Layer Swapping for Zero-Shot Cross-Lingual Transfer in Large Language Models

Bandarkar, Lucas, Muller, Benjamin, Yuvraj, Pritish, Hou, Rui, Singhal, Nayan, Lv, Hongjiang, Liu, Bing

arXiv.org Artificial Intelligence 

Model merging, such as model souping, is the practice of combining different models with the same architecture together without further training. In this work, we present a model merging methodology that addresses the difficulty of finetuning Large Language Models (LLMs) for target tasks in non-English languages, where task-specific data is often unavailable. We focus on mathematical reasoning and without in-language math data, facilitate cross-lingual transfer by composing language and math capabilities. We then replace the top and bottom transformer layers of the math expert directly with layers from the language expert, which consequently enhances math performance in the target language.
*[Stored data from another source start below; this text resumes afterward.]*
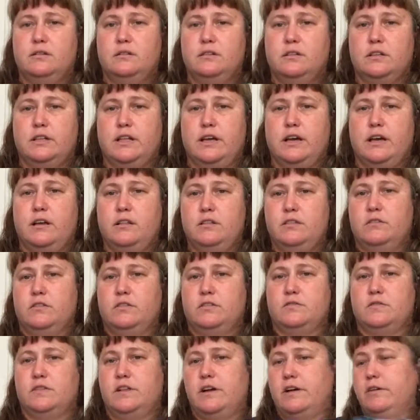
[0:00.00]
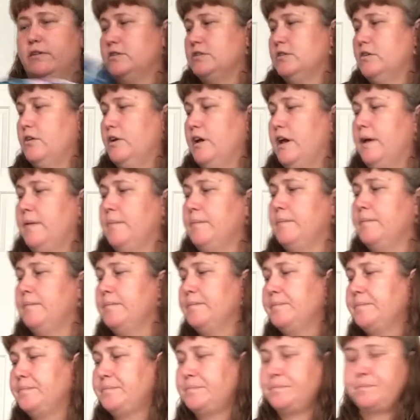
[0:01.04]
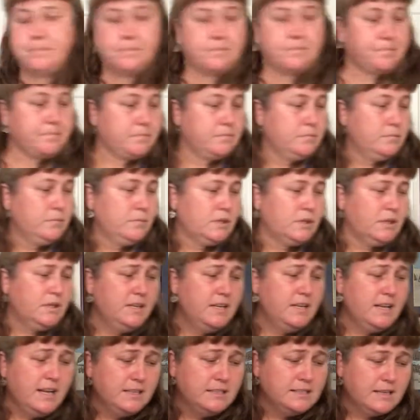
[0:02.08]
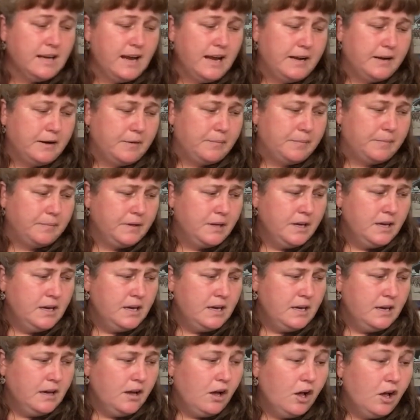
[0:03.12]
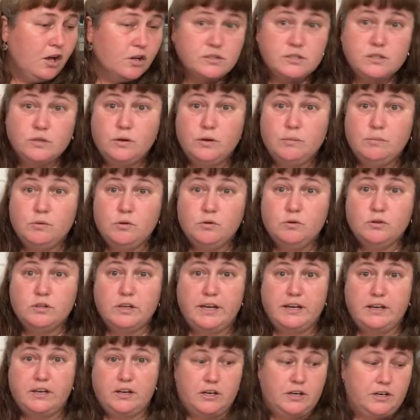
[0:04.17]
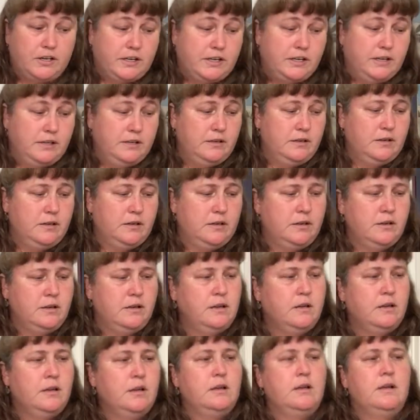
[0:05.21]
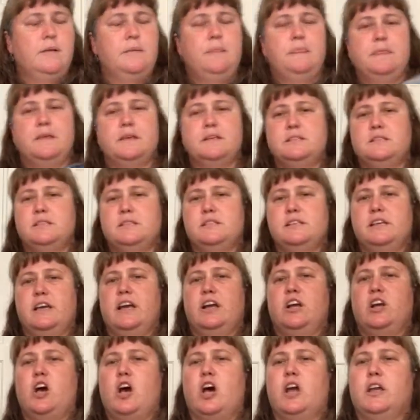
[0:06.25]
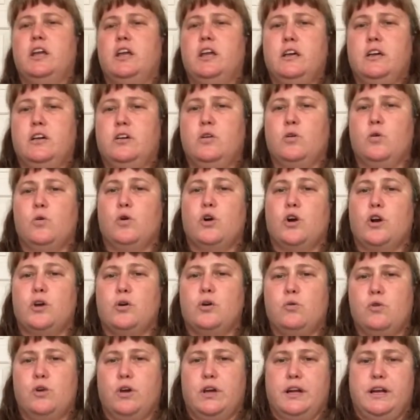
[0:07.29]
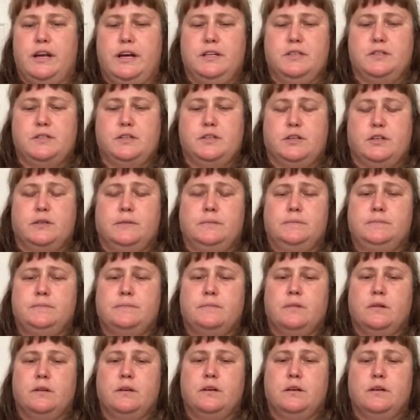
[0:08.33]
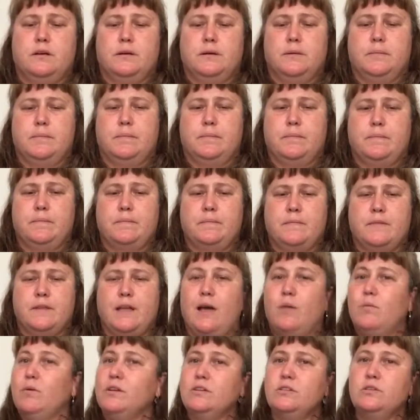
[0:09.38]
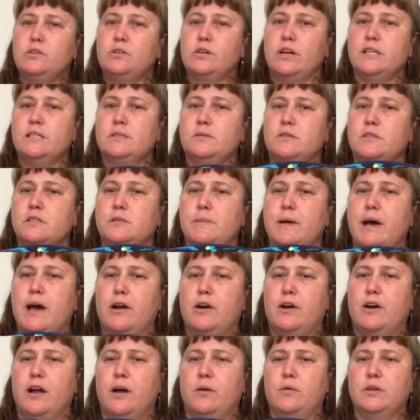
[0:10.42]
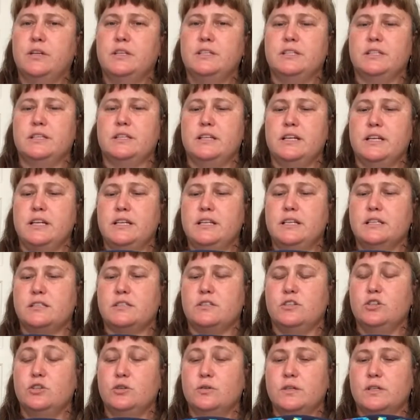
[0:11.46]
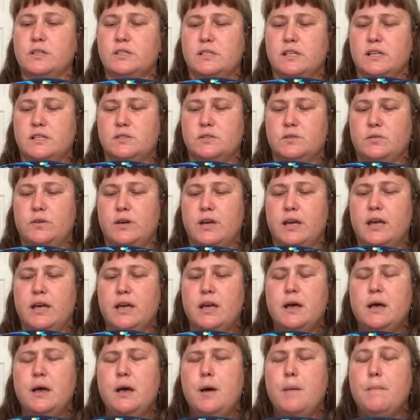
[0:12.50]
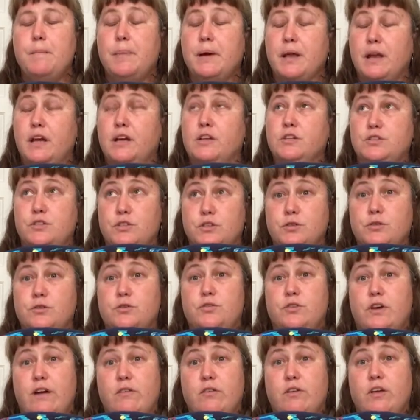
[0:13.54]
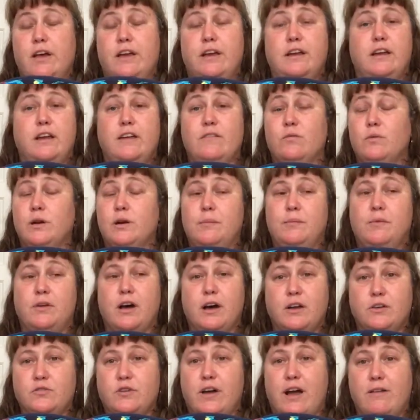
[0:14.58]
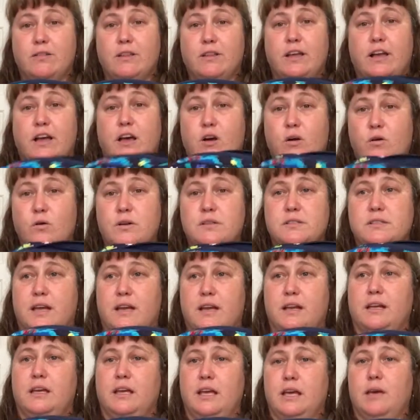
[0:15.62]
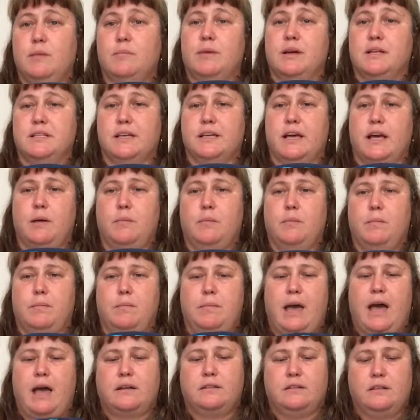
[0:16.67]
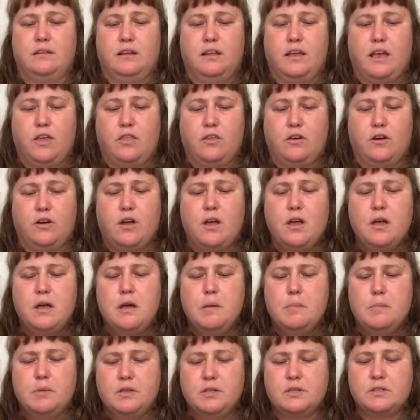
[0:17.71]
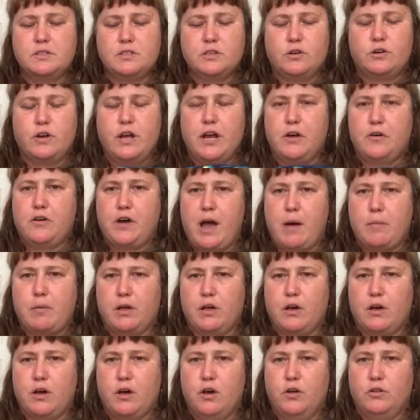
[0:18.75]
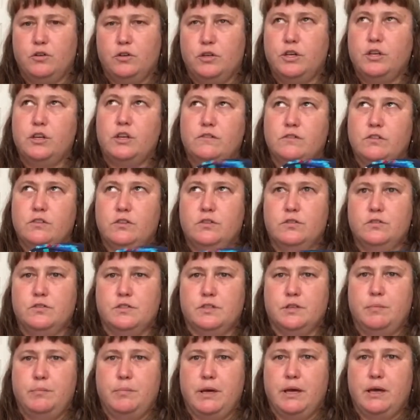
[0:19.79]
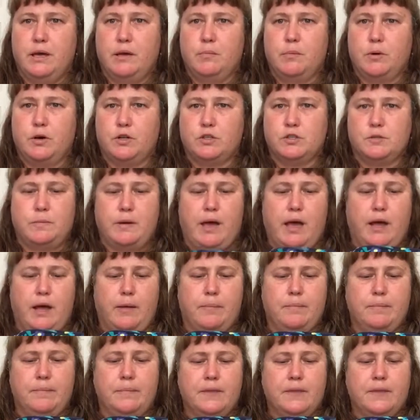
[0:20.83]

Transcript: Look at that, I love those flowers. Okay, next item, also in Moonlight Garden. This is the Iconic Cord Organizer. I went a little crazy with this pattern. I really didn't need this new accessory, but I do travel, and even when I'm not traveling, I always kind of keep my tech packed together. But this is a great grab and go that you'd even use in a big purse bag.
The resulting merged models outperform the individual experts and other merging methods on the math benchmark, MGSM, by 10% across four major languages where math instruction data is scarce. In addition, this layer swapping is simple, inexpensive, and intuitive, as it is based on an interpretative analysis of the most important parameter changes during the fine-tuning of each expert. The ability to successfully re-compose LLMs for cross-lingual transfer in this manner opens up future possibilities to combine model expertise, create modular solutions, and transfer reasoning capabilities across languages all post hoc. Instruction fine-tuning Large Language Models (LLMs) is necessary to customize pre-trained models for real-world applications. This fine-tuning is especially critical in multilingual settings because most popular open-source LLMs have been pretrained on highly English-centric data (Llama et al., 2024; Yang et al., 2024a; Jiang et al., 2023). Furthermore, the scarcity of high-quality labeled data available for post-training in non-English languages and the tremendous cost of procuring it further exacerbates the inequality.